ScanTailor Advanced is the version that merges the features of the ScanTailor Featured and ScanTailor Enhanced versions, brings new ones and fixes.
GNU General Public License v3.0
1.15k stars 128 forks source link

Page content selected improperly when running deskew or select content #203

Open rnmerchant opened 8 months ago

rnmerchant commented 8 months ago

Apologies if this has been covered or addressed previously. Newbee user. I've a simple PDF scan of a journal article; exported with acrobat to jpegs. They are a standard full page (~8x10") and very constant content with 3 columns of text and some images. When I run some of the functions - say, deskew or select content - the content is selected properly on the first three of 8 pages then improperly on the remainder: sides cut off (either side) or on one page and odd selection of part of one column.

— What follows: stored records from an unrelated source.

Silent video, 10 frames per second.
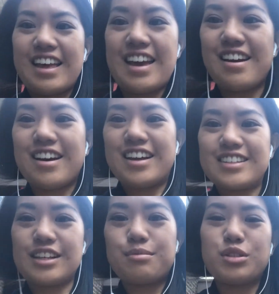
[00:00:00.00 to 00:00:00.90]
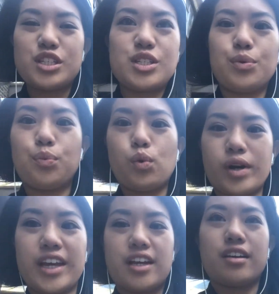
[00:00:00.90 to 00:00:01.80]
Hey guys, I'm just
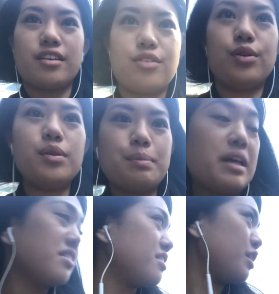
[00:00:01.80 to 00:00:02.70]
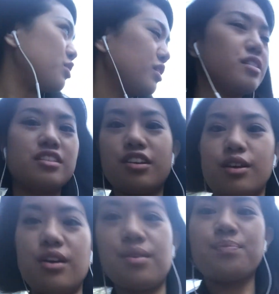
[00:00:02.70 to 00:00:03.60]
walking through the bus station
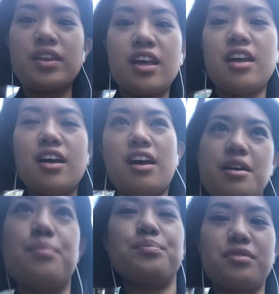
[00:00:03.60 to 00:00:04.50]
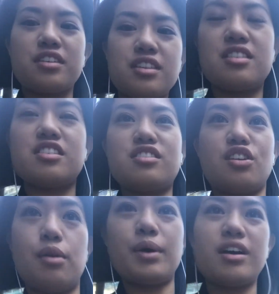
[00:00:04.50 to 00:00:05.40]
to um, the
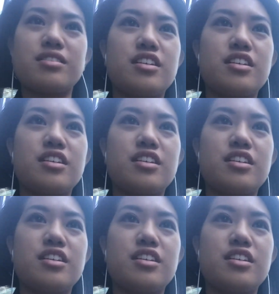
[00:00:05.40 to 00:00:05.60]
Starbucks.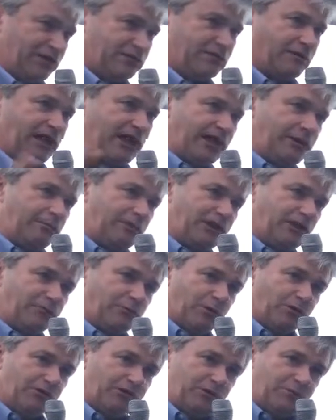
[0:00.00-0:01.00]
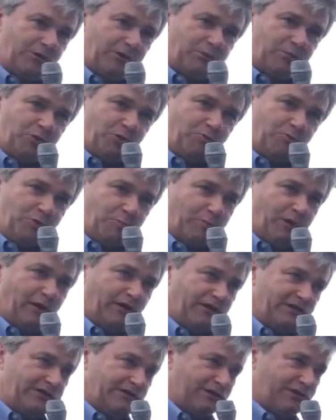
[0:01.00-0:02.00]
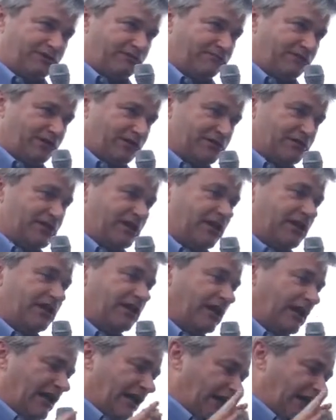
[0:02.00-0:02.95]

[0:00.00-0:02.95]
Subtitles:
So anybody who owned UE Boom, who bought it since the first day,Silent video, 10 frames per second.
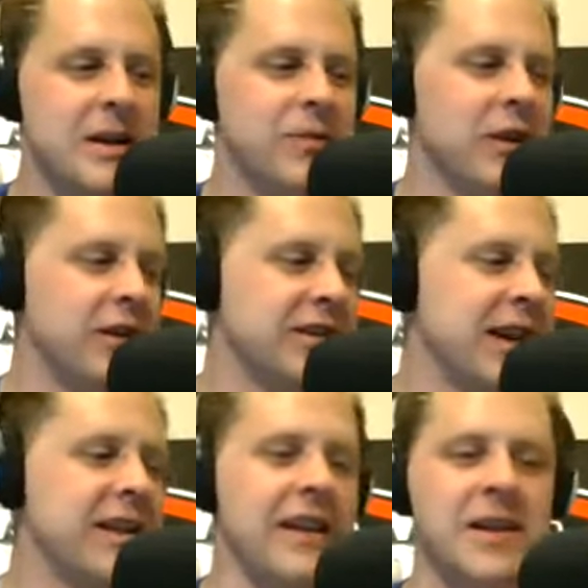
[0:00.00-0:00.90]
you know it's
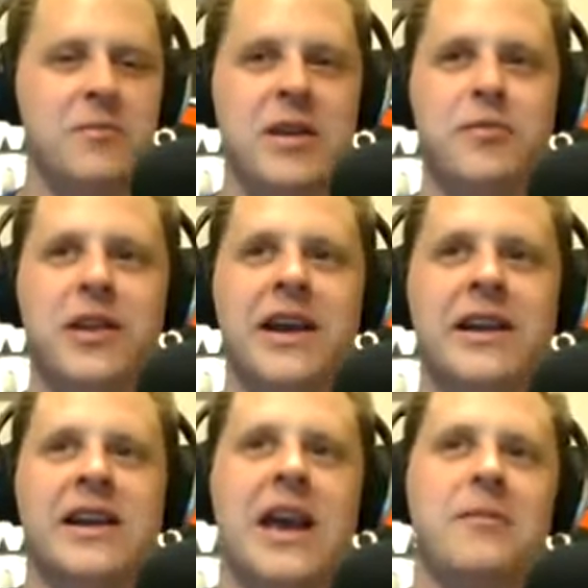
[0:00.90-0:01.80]
kind of like me playing
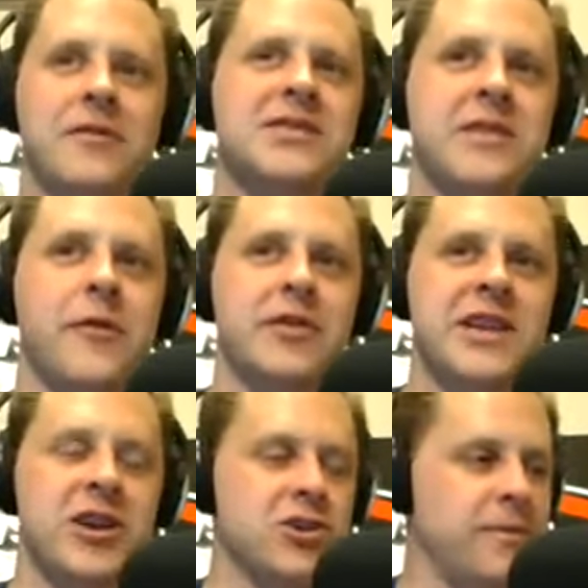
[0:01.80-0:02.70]
a game of
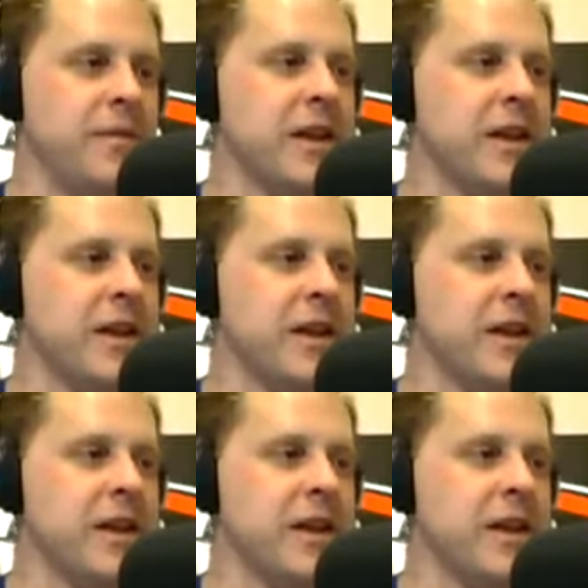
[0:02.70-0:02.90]
civilization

I tried setting 'select content' to manual but this doesn't change the issue.

Screenshot is attached.

Richard Screen Shot 12-15-23 at 10 23 AM

majkaz commented 8 months ago

What I am seeing is the result of incorrect "Split pages". Best way to avoid it is to set it manually for all pages (Manual + Apply cut).

You cannot simply pass over the first stages. Scantailor won't complain but will work differently than you expect. It will run these steps automatically and often quite wrong - especially if the text is in columns or if there are "column-like" pictures or tables.